Psychologisierungsversuche
Brandys' Novellen sind insofern heute noch lesenswert, als es ihm gelang, sie auch als kleine Charakterstudien anzulegen. Die anderen literarischen Auseinandersetzungen mit Chopin – vor allem die der unzähligen polnischen Dichter, von Norwid über Julian Przybos bis Jaroslaw Marek Rymkiewicz – fielen meist, wie gesagt, als allgemeine Huldigungen aus oder griffen nur ein Detail auf, ohne ein Psychogramm des Komponisten liefern zu wollen. Da eine biografische Episode, dort eine topografische Assoziation – wie in Adam Zagajewskis Gedicht »Square d'Orléans«: »Hier hatte Chopin einst gewohnt. Seine Finger / schlugen rasend die Tasten, die Materie. / Einst war hier heftige Poesie zu Hause.« Und wenn jemand wie Stanislaw Przybyszewski, das Enfant terrible der Fin-de-Siècle-Zeit, eine Studie über »Chopin und Nietzsche« verfasste, sie mit »Zur Psychologie des Individuums« überschrieb und nebenbei, während er es auf Deutsch tat, diese Sprache ein wenig »chopinisierte« (Richard Dehmel), dann erreichte er damit nur einen kleinen, erlesenen Kreis.

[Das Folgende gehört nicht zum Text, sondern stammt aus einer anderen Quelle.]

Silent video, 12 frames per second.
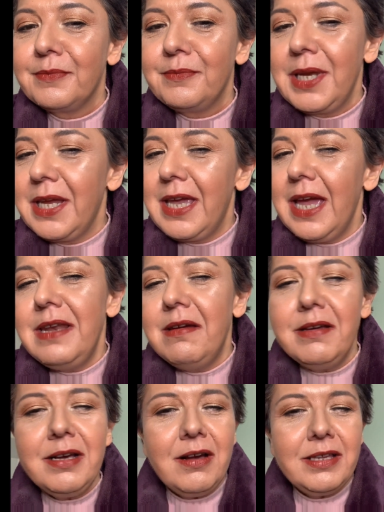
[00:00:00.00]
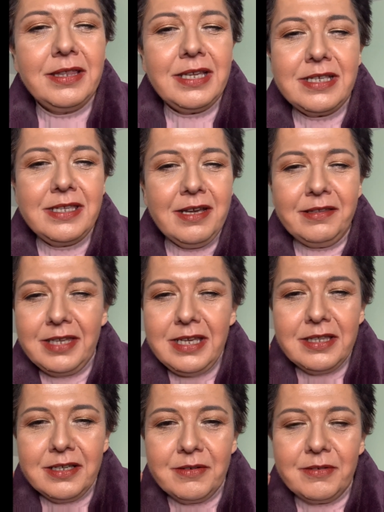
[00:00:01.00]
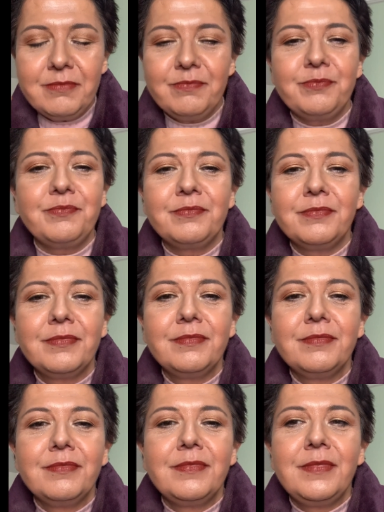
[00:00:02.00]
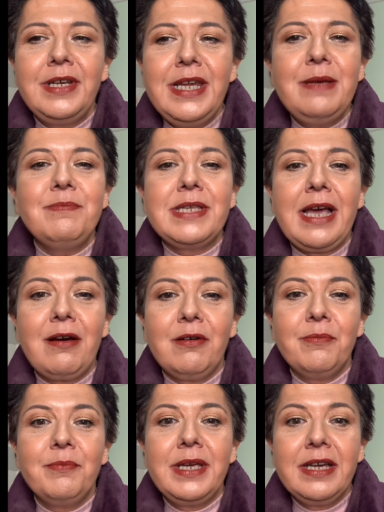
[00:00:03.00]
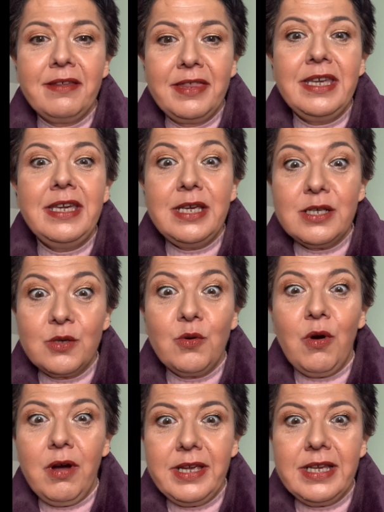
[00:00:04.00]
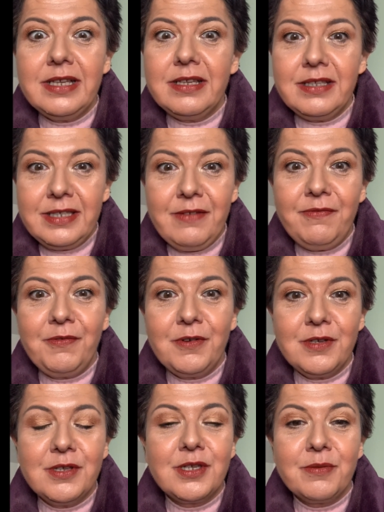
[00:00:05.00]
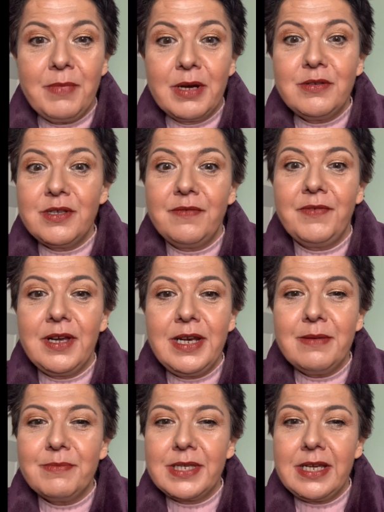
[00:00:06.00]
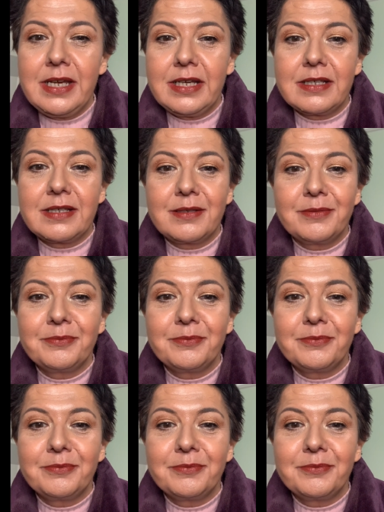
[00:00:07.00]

But again, there's nothing that leaps out at me. I think it's quite different to most of her lipsticks,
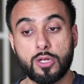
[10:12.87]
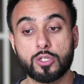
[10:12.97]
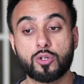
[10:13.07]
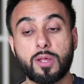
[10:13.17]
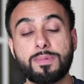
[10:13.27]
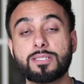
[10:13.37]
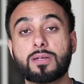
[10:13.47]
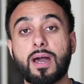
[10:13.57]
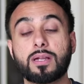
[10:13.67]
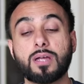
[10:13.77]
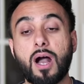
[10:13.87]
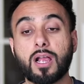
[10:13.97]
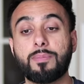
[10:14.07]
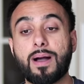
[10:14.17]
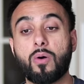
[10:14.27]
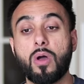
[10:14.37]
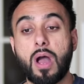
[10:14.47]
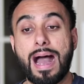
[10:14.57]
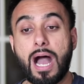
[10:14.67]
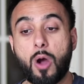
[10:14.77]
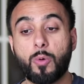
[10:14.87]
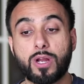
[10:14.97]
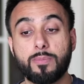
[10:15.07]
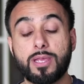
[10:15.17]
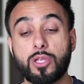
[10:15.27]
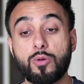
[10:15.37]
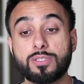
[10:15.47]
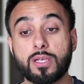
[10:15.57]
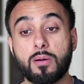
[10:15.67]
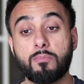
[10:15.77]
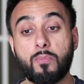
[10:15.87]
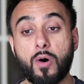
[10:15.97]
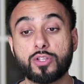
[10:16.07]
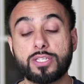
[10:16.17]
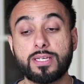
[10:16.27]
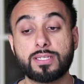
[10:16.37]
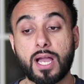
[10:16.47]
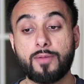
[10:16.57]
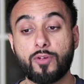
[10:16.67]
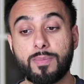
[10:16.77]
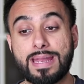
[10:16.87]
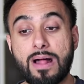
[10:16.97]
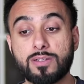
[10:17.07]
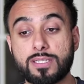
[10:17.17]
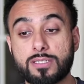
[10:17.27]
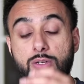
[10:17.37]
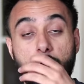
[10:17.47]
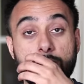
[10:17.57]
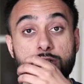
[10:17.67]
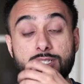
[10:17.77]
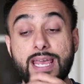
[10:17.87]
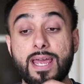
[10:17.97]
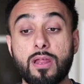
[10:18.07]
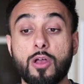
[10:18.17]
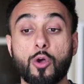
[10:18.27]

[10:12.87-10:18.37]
So let me just kind of talk about how we're going to be using multi-time frame analysis to understand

Oder, was nicht minder unerfreulich war, diese Psychologisierungsversuche wurden zwar von einem breiteren Publikum registriert, gingen aber voll daneben. So Jaroslaw Iwaszkiewicz' einst oft gespieltes Theaterstück »Ein Sommer in Nohant«, ein Dreiakter von 1949, den er als Komödie deklarierte und der dem Titel gemäss in George Sands Haus in Nohant spielt, wo Frédéric Chopin jahrelang die Sommermonate verbrachte und viele seiner Werke komponierte. Und er spielt in jenem Sommer 1846, in dem das ungleiche Paar sich längst auseinandergelebt hat und Chopin einen zaghaften Versuch unternimmt, Nohant für immer zu verlassen. Doch das tut er erst zum Schluss, bis dahin ist er, der die meiste Handlungszeit nörgelnd und klimpernd in einem Hinterzimmer verbracht hat, längst zu einem weltfremden Sonderling mit leicht homosexueller Ausstrahlung verkommen (was wohl eher auf den Autor als auf seinen Protagonisten zutraf).

Neue Unbefangenheit
Erst in letzter Zeit scheinen die polnischen Literaten sich von allen Anbetungs- oder Interpretationszwängen befreit zu haben und mit Frédéric Chopin mit derselben Lässigkeit umzugehen, mit der auch etliche Musiker demonstrieren, dass man seine Werke spielen kann, ohne jede Note mit andächtiger Exaktheit wiederzugeben. Allen voran die betagte Literaturnobel- preisträgerin Wislawa Szymborska, die bei guter Laune bravouröse Chopin-Limericks verfasst, und ihr Privatsekretär Michal Rusinek, der in seinem in zehn Sprachen übersetzten Kinderbuch »Mein kleiner Chopin« den jüngsten Lesern eine hochmoderne Einführung in dessen Werk gibt: »Ein Rondo ist dem Lied ganz ähnlich, / nicht wie der Rap, weil ohne Worte, / doch ein Refrain ist raus zu hören, / spielt man es piano oder forte.«
Oder auch Artur Becker, der nicht nur einem seiner Protagonisten den Spitznamen Chopin verpasst hat, sondern diesen auch noch als Folge einer gewöhnlichen Prügelei erklärt: »Hey! Du siehst so stinkgeil aus wie der Chopin nach seinen Konzerten!«, ruft dem Haupthelden ein Kumpel zu. Ob Chopin je »stinkgeil« ausgesehen hat, werden wir wohl auch in diesem Jubiläumsjahr nicht erfahren. Doch das ist zweitrangig. Wichtig ist, dass Artur Becker sich die schriftstellerische Freiheit genommen hat, dem großen Musiker ein sehr eigenes, masurisch-draufgängerisches Denkmal zu setzen. Und seinen Roman gleich dazu »Das Herz von Chopin« zu nennen.